Lorem ipsum dolor sit amet, consectetur adipiscing elit. Fusce cursus dui id felis vehicula iaculis. Quisque molestie congue gravida. In eu tortor metus. Sed tincidunt magna imperdiet dolor porttitor, in iaculis enim tincidunt. Quisque vel ligula interdum, viverra ex ut, tempor est. Mauris scelerisque, arcu vel maximus eleifend, neque neque tincidunt ipsum, at feugiat tellus dolor eget ante. Morbi vulputate feugiat efficitur. Nullam tincidunt mi vel purus tempus, in viverra nulla hendrerit.

I bet that took more than a few seconds (irrespective of your political views)…

Now try again.

Lorem ipsum dolor sit amet, consectetur adipiscing elit. Fusce cursus dui id felis vehicula iaculis. Quisque molestie congue gravida. In eu tortor metus. Sed tincidunt magna imperdiet dolor porttitor, in iaculis enim tincidunt. Quisque vel ligula interdum, viverra ex ut, tempor est. Mauris scelerisque, arcu vel maximus eleifend, neque neque tincidunt ipsum, at feugiat tellus dolor eget ante. Morbi vulputate feugiat efficitur. Nullam tincidunt mi vel purus tempus, in viverra nulla hendrerit.

The contrasting color allows us to effortlessly pick out the occurrences of ‘eu’ this time – which is exactly what we need for exception reporting. Note this only works when the ‘exceptions’ are few. If everything on the dashboard is lit up like a Christmas tree all the time, then we won’t be able to easily perceive changes and will back at square one again. The rule here is to steer away from strong color and emphasis – except when you need to bring something to the users attention.

While just about all pre-attentively perceived attributes are useful for making information stand out, only line length and position are good to accurately convey quantitive measure.

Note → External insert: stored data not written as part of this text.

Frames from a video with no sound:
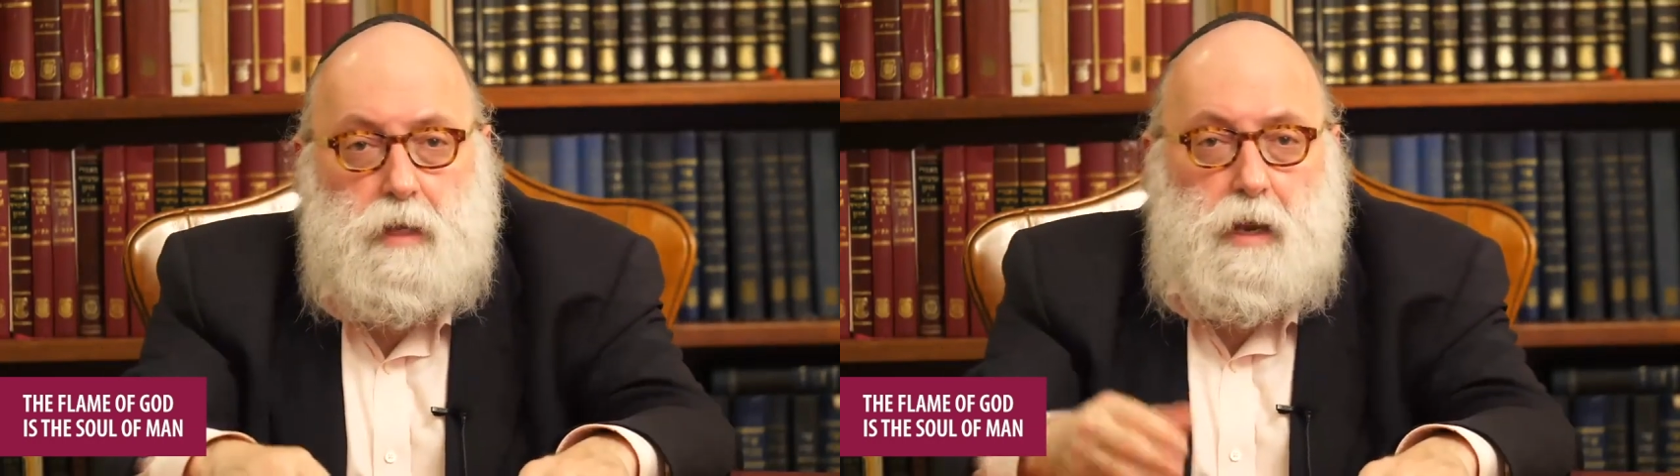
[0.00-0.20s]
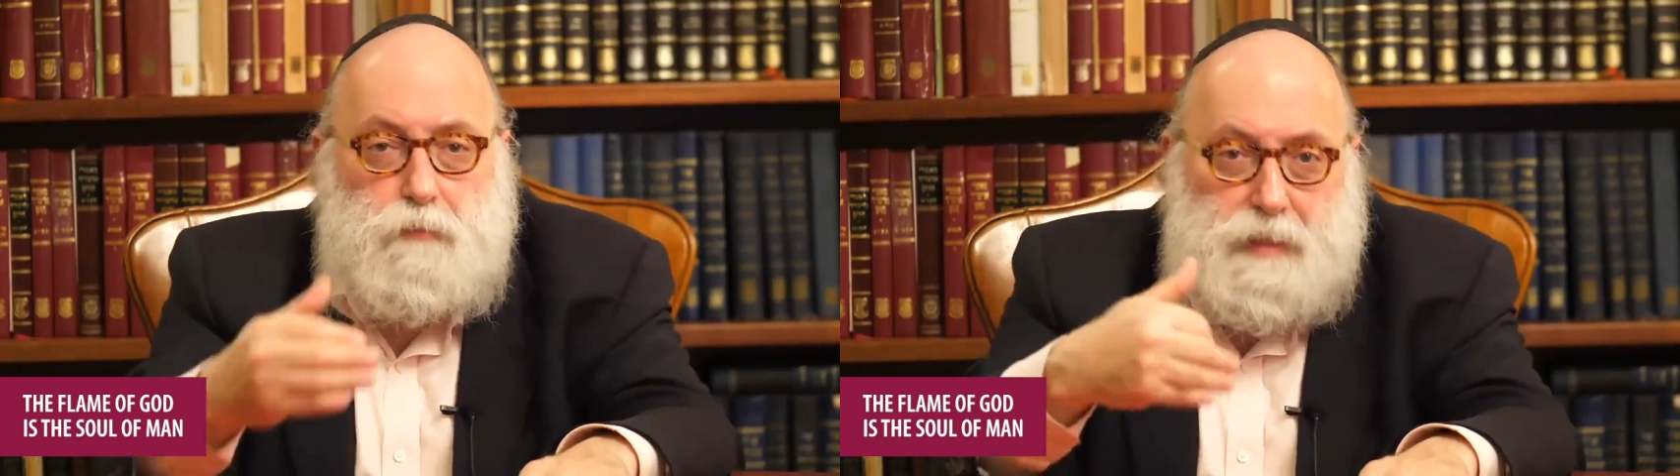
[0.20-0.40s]

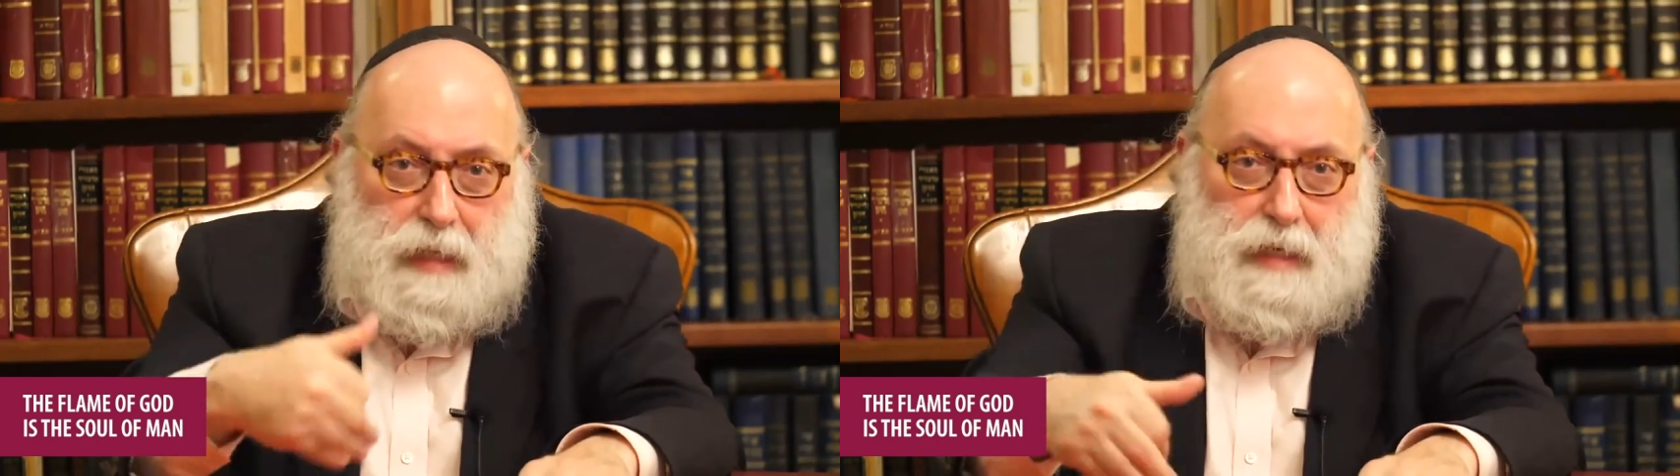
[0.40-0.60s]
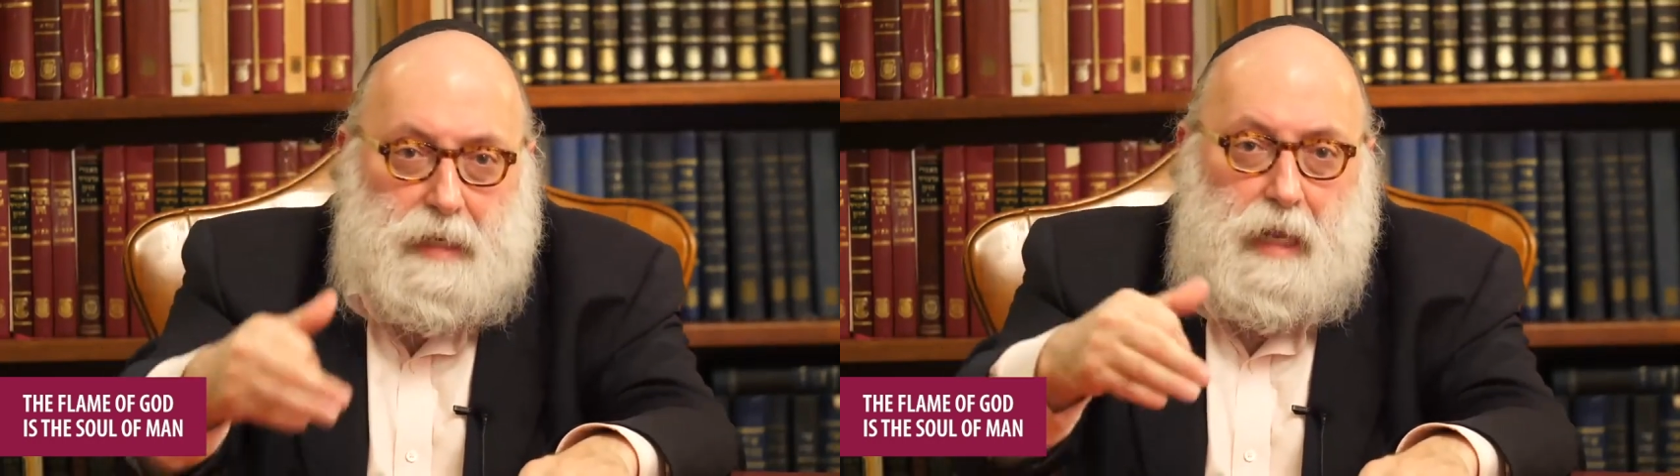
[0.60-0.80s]
and
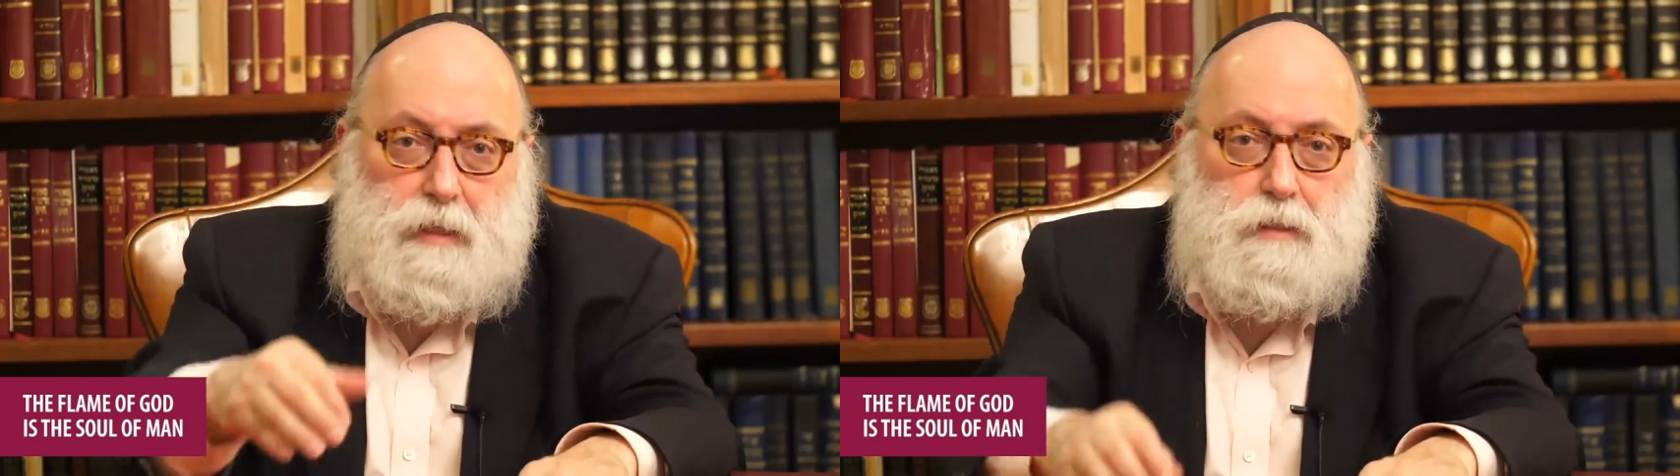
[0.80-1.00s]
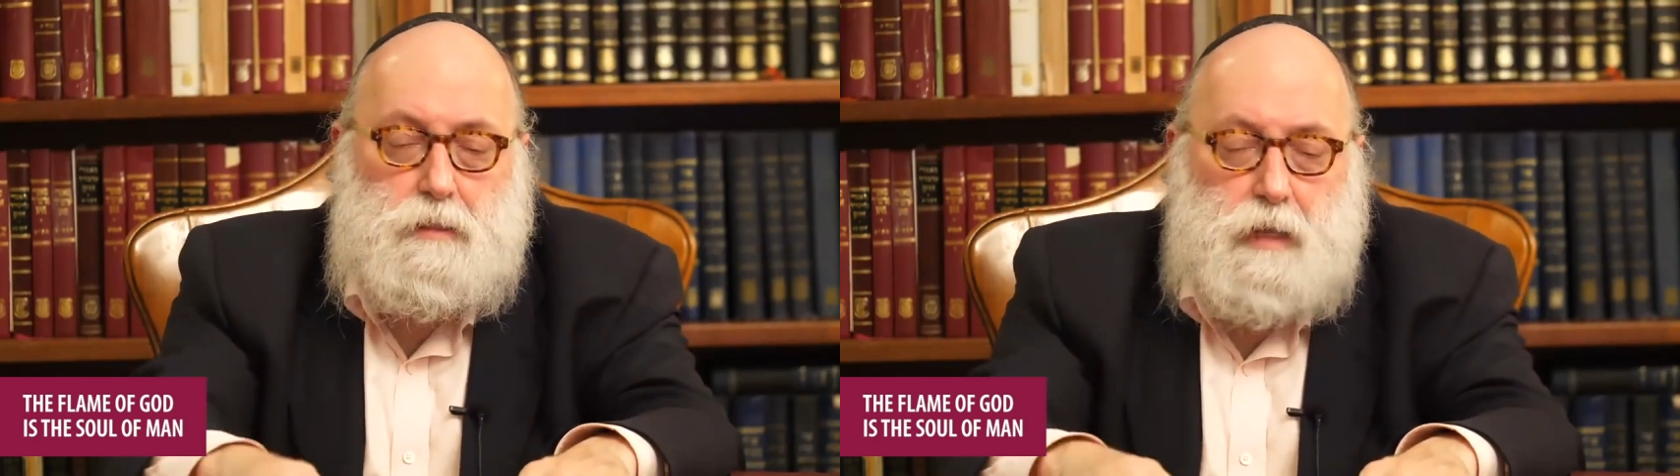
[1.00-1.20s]
rededicates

Thus while pie charts may look pretty, they are not good for displaying differences in values – bar charts are way better for this.

Gestalt

Drawing on the findings of work done in early part of the last century, we can find more pointers to effective dashboard design.

In 1920’s Germany Max Wertheimer, Kurt Koffka and Wolfgang Köhler from the Berlin school of experimental psychology produced the Gestalt (literally ‘shape’ or ‘pattern’) theory of mind. The Gestalt theory aims to describe the ability of our brains to automatically generate groupings of forms. They showed that there are a number of simple principles by which the brain classifies visual patterns presented to it.

This has bearing in the presentation of information because it informs ways to effectively emphasise some data over other and to imply relationships.

There are a number of principles quoted which vary according to the source you choose (see e.g. http://en.wikipedia.org/wiki/Gestalt_psychology#Gestalt_laws_of_grouping) , but perhaps the most important from the point of view of the dashboard designer are:

Proximity

We perceive a horizontal grouping of three rows because the dots are closer to each other horizontally than they are vertically

Similarity

Here we see the lite and the dark dots as belonging to different groups

Enclosure

Here the background tint or an enclosing line suggest relationships between the elements

Information should be grouped by purpose. Group data that belong together by putting them a box with a lightly shaded background or a bounding line around it. Avoid strong color or 3D effects – these add nothing to the data and compete for attention. Edward Tufte’s famous maxim – ‘maximise data pixels, minimise all other pixels’ holds true. If you must use color in the base design, use pastels.

Putting it together

Combining Gestalt principles with judicious use of color to draw attention to out of gauge measures gives us the makings of a good design.

Here attention is drawn by use of a different hue. But we can do better.

Below is the same image completely desaturated – as seen by our rod cells in the periphery of our vision.

Note that we can still pick out the alerting cell – especially if we look at the image obliquely rather than straight on.

If the transition to an alerting state happened when the dashboard was only just within your field of view, you might well still notice that something had changed but it would be mainly due to the sudden change of luminance rather than the change of hue.

In order to be really noticed, we need to take advantage of some of the other capabilities of our pre-attentive processing system.

By increasing contrast in the border line when signaling alerting it’s possible to make it all the more obvious…

…even for peripheral viewing

Other ways of effectively claiming attention include small changes in size of elements relative to those around them and flashing (although the latter should be reserved for the strongest form of alert as it becomes seriously distracting).

What do you want from your dashboard?

There are two distinct types of dashboard: operational and executive. An Operational dashboard’s primary focus is normally on exception reporting whereas executive dashboards display KPIs.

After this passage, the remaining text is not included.